Exercise prompt - Pictures in the data should be dropped; transcribe exactly the lines from the one that has "[00:06:09.29 to 00:06:10.19]" through the one that has "Lip reading: That".

Stored entries:
──────────
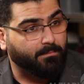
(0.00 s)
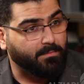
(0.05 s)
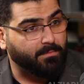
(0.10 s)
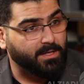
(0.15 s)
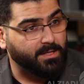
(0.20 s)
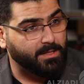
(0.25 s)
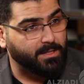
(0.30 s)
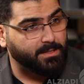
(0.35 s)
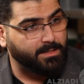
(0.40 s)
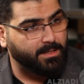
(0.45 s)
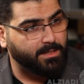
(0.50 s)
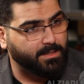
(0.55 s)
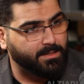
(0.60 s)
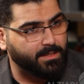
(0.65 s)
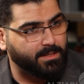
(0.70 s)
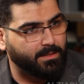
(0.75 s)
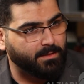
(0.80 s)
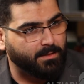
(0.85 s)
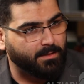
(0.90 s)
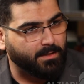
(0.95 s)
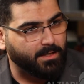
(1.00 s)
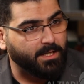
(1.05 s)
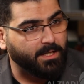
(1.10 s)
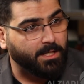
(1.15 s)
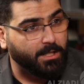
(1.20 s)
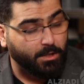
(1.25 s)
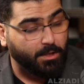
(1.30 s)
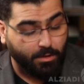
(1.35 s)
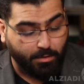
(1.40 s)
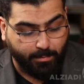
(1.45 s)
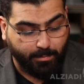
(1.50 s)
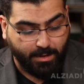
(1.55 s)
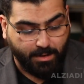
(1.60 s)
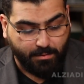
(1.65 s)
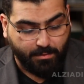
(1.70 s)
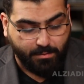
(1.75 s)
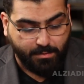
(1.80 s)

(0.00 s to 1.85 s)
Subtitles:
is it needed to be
──────────
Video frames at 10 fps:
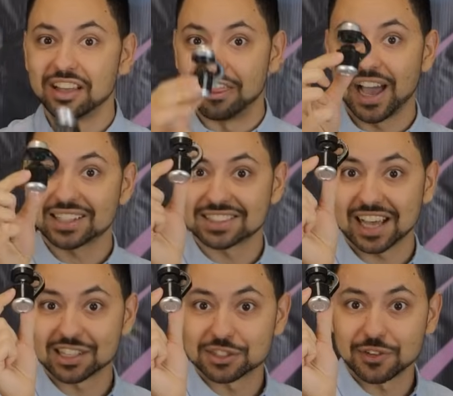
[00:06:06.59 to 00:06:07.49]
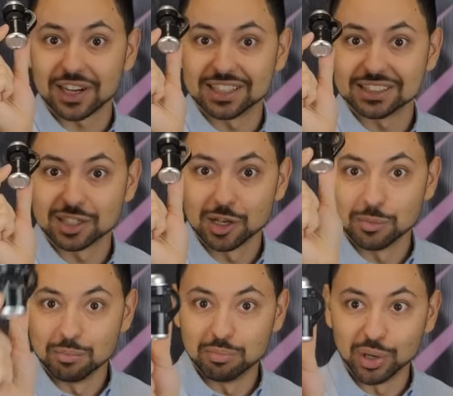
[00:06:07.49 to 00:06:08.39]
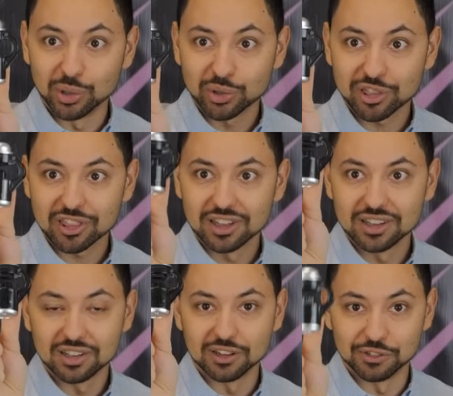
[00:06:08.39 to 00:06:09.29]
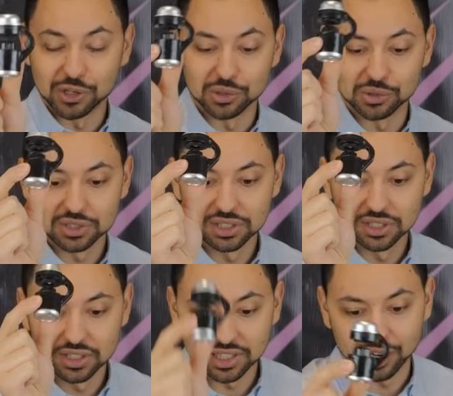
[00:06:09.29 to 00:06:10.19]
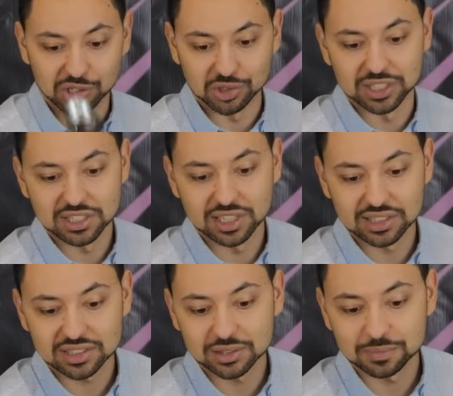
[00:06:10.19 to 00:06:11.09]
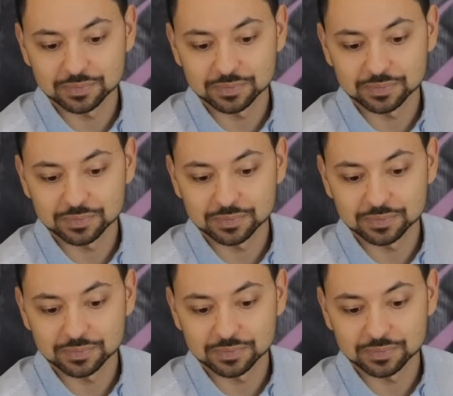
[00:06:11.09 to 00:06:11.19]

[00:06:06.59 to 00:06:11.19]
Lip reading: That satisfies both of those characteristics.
──────────
Response -
[00:06:09.29 to 00:06:10.19]
[00:06:10.19 to 00:06:11.09]
[00:06:11.09 to 00:06:11.19]

[00:06:06.59 to 00:06:11.19]
Lip reading: That satisfies both of those characteristics.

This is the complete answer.